- _Task directions_: The copy should begin at the line containing "[19:52.25-19:53.25]" and end at the last line of the material. Please reproduce those lines exactly and keep pictures out.
● ● ● ●
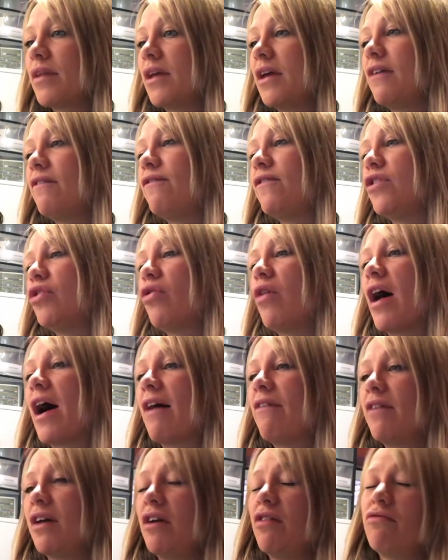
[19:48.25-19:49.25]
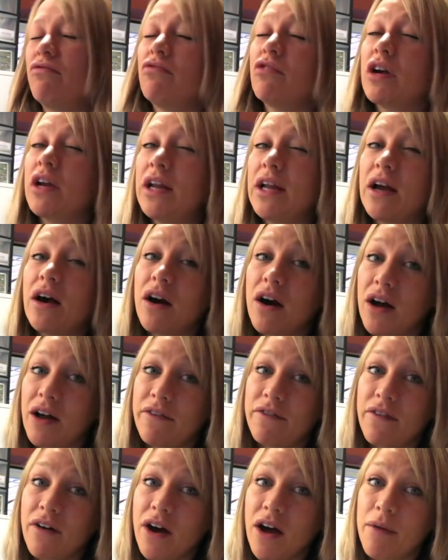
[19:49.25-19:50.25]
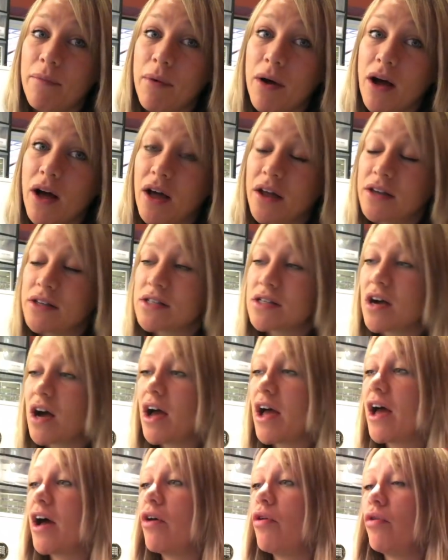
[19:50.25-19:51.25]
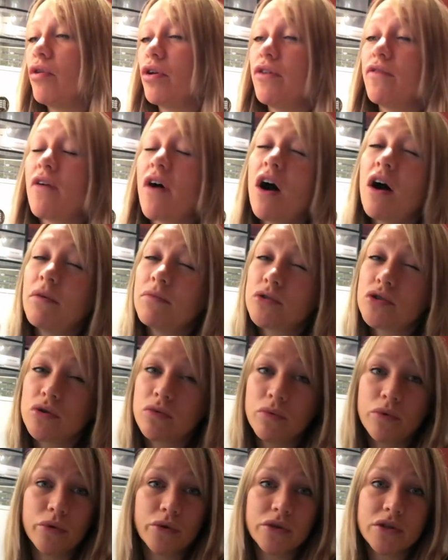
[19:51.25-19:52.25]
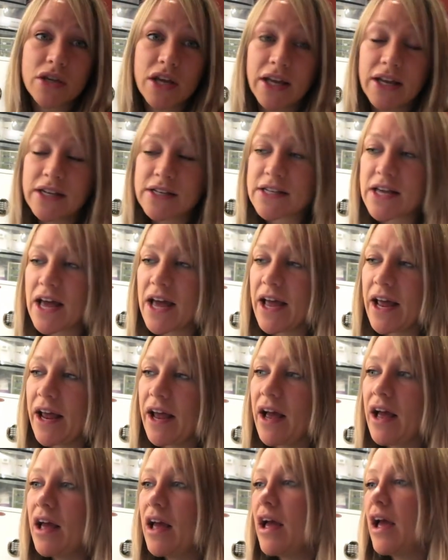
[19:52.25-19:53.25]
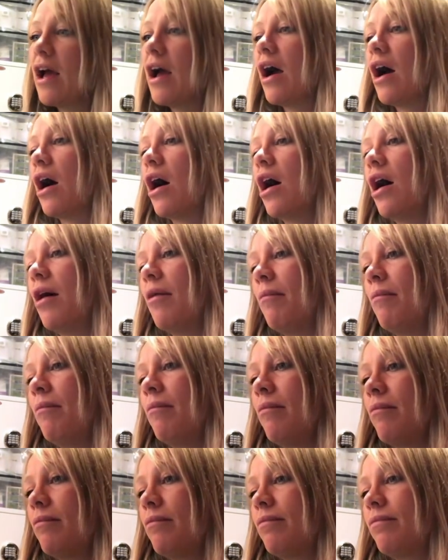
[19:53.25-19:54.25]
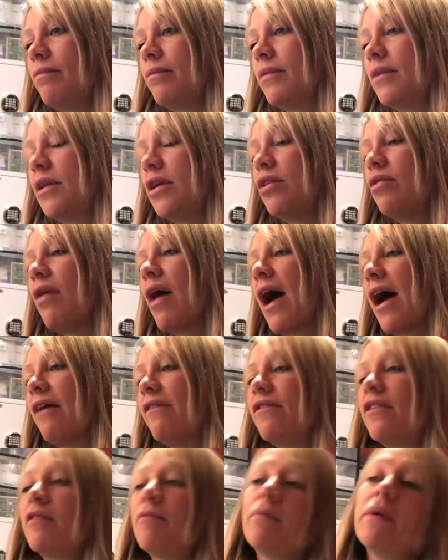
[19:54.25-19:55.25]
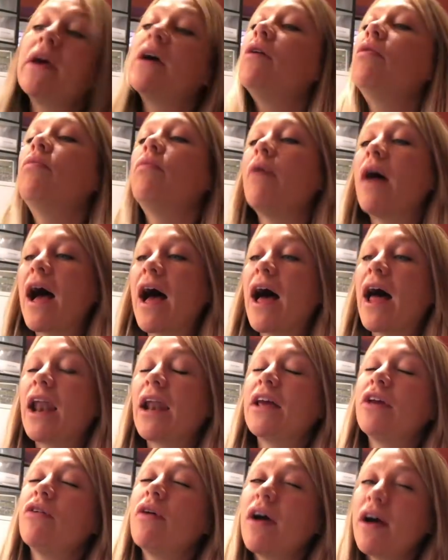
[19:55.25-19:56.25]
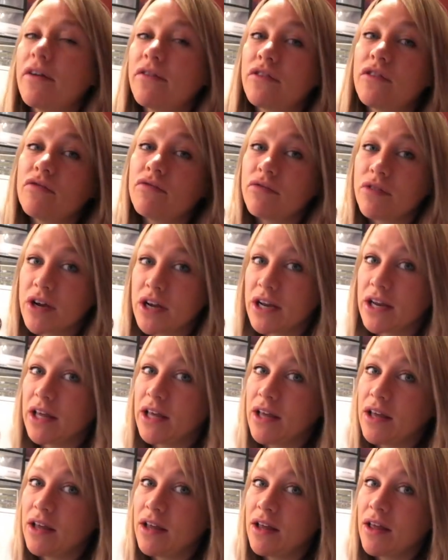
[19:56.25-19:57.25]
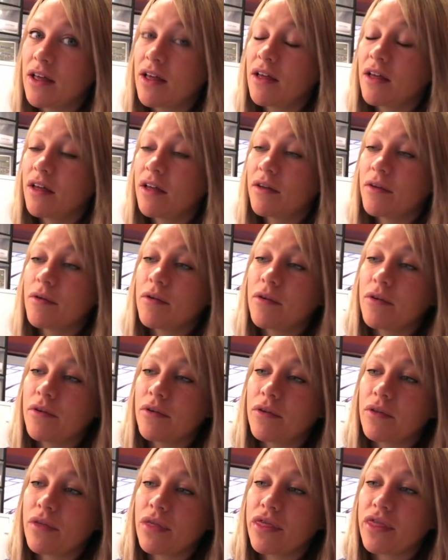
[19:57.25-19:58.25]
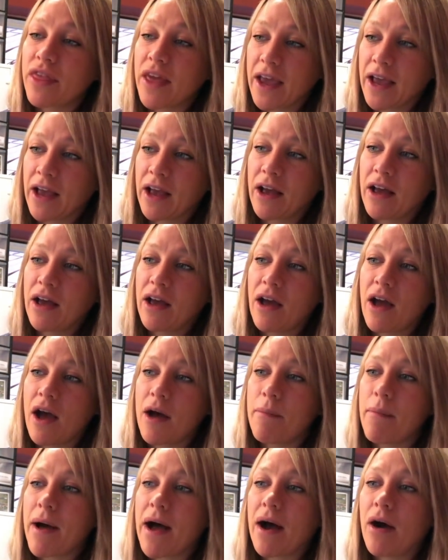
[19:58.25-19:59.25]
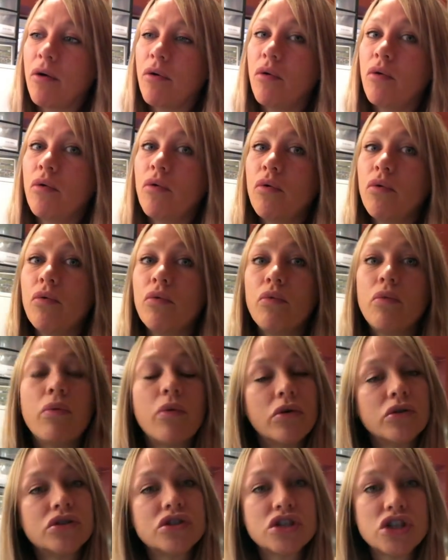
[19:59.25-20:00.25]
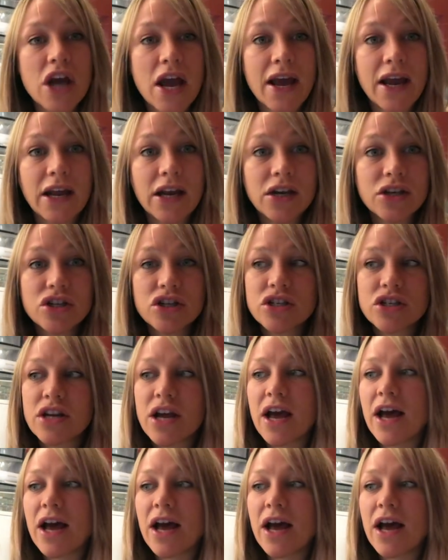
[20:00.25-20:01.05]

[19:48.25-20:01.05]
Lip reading: if you're having a really high fiber diet, or you've upped your water intake, you have to be aware, like, you have to really think about what's changed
● ● ● ●
- _Expected answer_:
[19:52.25-19:53.25]
[19:53.25-19:54.25]
[19:54.25-19:55.25]
[19:55.25-19:56.25]
[19:56.25-19:57.25]
[19:57.25-19:58.25]
[19:58.25-19:59.25]
[19:59.25-20:00.25]
[20:00.25-20:01.05]

[19:48.25-20:01.05]
Lip reading: if you're having a really high fiber diet, or you've upped your water intake, you have to be aware, like, you have to really think about what's changed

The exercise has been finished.